Entries follow. Give back exactly the lines starting at the one containing "[00:00:13.00]" and ending at the one containing "Transcript: and has", and no other lines.

╭─ Data shown

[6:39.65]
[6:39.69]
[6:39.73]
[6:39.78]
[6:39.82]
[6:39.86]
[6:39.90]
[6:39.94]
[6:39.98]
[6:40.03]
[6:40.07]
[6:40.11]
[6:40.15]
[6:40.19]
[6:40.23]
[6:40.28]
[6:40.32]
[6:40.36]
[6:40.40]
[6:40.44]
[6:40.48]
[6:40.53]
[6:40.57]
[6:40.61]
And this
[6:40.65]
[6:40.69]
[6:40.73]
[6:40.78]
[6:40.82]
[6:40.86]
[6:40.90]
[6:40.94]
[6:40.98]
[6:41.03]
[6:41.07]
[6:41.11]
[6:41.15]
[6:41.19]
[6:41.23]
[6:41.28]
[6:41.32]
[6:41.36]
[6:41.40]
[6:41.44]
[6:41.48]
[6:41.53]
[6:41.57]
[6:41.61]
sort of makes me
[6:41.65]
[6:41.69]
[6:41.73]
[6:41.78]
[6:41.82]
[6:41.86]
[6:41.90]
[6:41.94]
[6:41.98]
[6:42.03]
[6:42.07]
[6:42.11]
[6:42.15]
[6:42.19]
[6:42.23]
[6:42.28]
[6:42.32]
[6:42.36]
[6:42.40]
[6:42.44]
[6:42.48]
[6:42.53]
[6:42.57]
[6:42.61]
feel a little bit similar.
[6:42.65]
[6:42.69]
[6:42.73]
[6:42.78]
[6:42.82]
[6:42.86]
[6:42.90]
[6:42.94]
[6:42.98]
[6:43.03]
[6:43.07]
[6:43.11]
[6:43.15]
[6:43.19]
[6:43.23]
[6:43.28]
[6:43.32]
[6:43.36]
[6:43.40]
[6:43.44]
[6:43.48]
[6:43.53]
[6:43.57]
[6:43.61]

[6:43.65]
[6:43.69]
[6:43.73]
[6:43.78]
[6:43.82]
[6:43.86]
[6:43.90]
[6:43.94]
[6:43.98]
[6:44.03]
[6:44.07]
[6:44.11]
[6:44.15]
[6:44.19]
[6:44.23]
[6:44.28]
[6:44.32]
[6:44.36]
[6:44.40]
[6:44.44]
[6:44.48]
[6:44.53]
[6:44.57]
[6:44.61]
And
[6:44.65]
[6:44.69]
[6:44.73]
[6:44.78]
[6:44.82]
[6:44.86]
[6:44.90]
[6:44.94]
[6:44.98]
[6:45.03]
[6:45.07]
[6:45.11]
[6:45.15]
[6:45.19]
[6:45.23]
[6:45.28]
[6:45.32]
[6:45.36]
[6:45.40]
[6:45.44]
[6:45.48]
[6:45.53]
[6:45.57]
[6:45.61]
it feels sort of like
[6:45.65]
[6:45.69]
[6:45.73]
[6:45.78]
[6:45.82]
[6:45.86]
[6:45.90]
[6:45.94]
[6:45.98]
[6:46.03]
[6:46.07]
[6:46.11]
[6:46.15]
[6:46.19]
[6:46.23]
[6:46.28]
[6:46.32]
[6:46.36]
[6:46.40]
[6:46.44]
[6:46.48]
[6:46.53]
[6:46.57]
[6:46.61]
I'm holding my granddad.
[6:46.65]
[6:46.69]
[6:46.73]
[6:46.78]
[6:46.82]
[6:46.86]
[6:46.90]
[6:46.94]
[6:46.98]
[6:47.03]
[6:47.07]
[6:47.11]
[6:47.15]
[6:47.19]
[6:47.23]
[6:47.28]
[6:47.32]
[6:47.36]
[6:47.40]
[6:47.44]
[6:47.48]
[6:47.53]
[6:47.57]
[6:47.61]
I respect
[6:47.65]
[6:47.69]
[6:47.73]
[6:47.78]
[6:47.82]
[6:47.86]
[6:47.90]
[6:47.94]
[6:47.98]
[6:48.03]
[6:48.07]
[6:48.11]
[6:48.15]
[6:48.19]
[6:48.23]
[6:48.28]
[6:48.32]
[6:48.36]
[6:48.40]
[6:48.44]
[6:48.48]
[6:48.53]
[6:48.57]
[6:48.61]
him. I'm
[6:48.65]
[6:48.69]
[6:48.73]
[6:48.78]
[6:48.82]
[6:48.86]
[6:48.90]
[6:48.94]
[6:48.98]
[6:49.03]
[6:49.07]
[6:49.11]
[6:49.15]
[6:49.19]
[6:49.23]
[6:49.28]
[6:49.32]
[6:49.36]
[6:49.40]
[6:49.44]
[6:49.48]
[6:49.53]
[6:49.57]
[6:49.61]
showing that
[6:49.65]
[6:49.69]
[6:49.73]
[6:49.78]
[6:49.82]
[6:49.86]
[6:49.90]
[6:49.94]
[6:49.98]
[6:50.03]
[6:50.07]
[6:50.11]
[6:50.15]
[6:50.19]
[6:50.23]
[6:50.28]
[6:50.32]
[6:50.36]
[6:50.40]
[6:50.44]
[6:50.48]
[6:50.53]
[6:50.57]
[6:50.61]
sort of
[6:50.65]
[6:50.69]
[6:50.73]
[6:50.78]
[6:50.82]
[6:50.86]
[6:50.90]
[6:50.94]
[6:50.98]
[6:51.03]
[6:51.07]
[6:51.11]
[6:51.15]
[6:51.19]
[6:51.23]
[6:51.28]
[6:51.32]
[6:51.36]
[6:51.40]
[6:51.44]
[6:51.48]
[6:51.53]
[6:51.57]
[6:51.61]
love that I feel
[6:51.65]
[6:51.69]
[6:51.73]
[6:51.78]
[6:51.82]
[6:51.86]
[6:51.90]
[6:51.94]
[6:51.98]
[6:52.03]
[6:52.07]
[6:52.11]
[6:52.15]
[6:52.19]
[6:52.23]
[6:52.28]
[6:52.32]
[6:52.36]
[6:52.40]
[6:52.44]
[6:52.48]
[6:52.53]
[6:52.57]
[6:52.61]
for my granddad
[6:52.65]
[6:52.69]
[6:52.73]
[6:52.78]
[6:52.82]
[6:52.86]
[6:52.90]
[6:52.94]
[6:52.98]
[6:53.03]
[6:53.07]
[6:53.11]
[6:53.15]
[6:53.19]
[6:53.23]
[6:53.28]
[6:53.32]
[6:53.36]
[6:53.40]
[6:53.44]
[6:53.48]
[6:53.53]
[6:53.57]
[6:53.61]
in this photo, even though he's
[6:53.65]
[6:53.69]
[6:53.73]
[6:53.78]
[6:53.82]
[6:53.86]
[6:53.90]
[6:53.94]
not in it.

╰─
╭─ Data shown

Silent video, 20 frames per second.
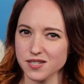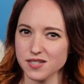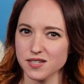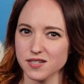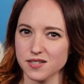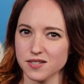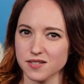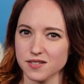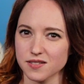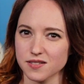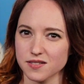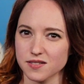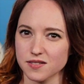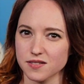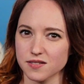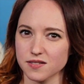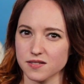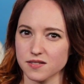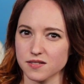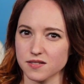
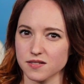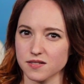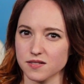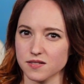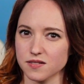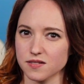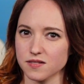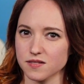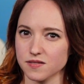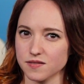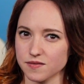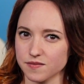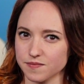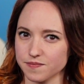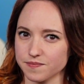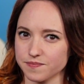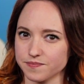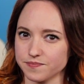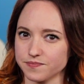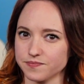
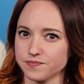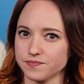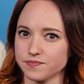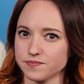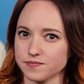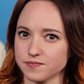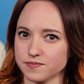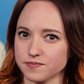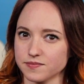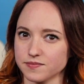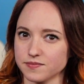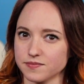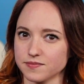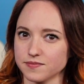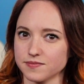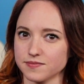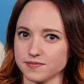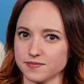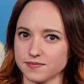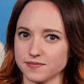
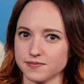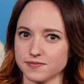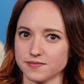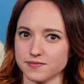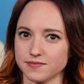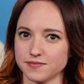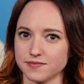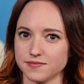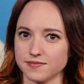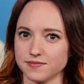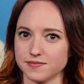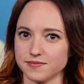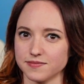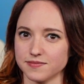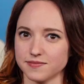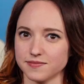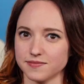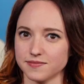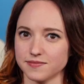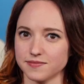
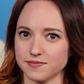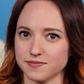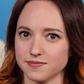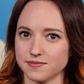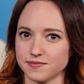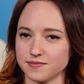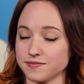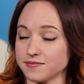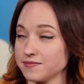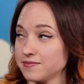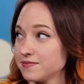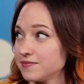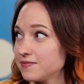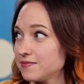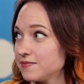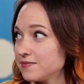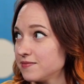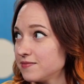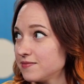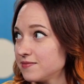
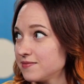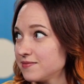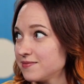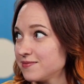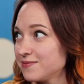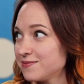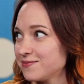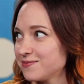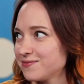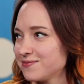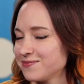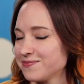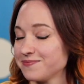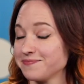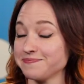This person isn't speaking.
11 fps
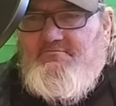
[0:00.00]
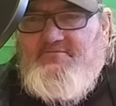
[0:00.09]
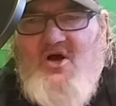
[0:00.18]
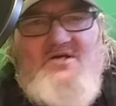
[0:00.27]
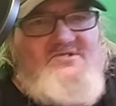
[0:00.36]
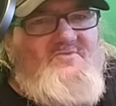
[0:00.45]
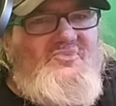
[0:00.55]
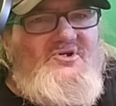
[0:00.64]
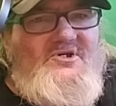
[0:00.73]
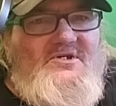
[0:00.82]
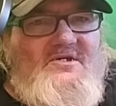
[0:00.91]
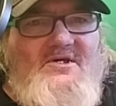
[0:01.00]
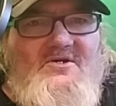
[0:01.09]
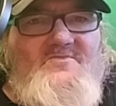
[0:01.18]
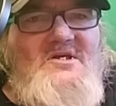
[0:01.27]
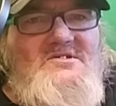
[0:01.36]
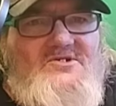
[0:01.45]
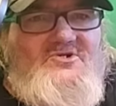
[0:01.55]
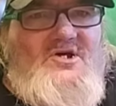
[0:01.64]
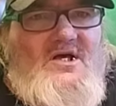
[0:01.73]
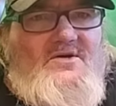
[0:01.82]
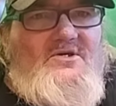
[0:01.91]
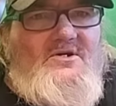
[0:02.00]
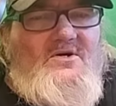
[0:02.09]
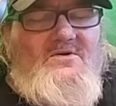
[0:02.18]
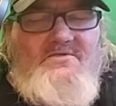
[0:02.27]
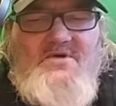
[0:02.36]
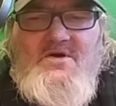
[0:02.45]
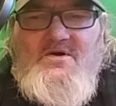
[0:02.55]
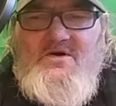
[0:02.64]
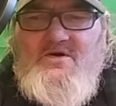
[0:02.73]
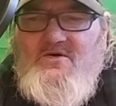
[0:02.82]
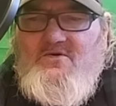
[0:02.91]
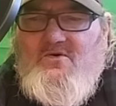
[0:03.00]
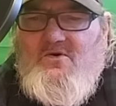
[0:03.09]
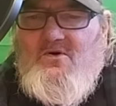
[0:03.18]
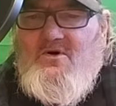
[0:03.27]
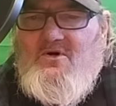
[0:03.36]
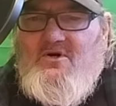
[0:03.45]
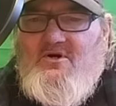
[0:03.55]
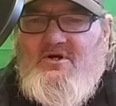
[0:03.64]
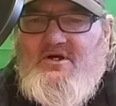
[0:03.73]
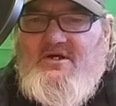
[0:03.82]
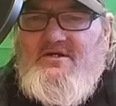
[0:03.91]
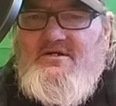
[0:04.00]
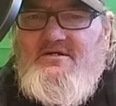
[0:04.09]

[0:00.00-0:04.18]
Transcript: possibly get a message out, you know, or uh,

╰─
╭─ Data shown

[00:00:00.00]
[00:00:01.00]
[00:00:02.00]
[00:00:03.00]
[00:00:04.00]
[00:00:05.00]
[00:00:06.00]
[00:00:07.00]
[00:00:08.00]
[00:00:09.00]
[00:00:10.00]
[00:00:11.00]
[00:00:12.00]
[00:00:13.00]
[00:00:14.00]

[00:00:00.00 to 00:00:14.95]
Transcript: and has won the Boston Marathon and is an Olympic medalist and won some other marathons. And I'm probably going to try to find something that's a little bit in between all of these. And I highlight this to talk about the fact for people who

╰─

▶ [Your response]:
[00:00:13.00]
[00:00:14.00]

[00:00:00.00 to 00:00:14.95]
Transcript: and has won the Boston Marathon and is an Olympic medalist and won some other marathons. And I'm probably going to try to find something that's a little bit in between all of these. And I highlight this to talk about the fact for people who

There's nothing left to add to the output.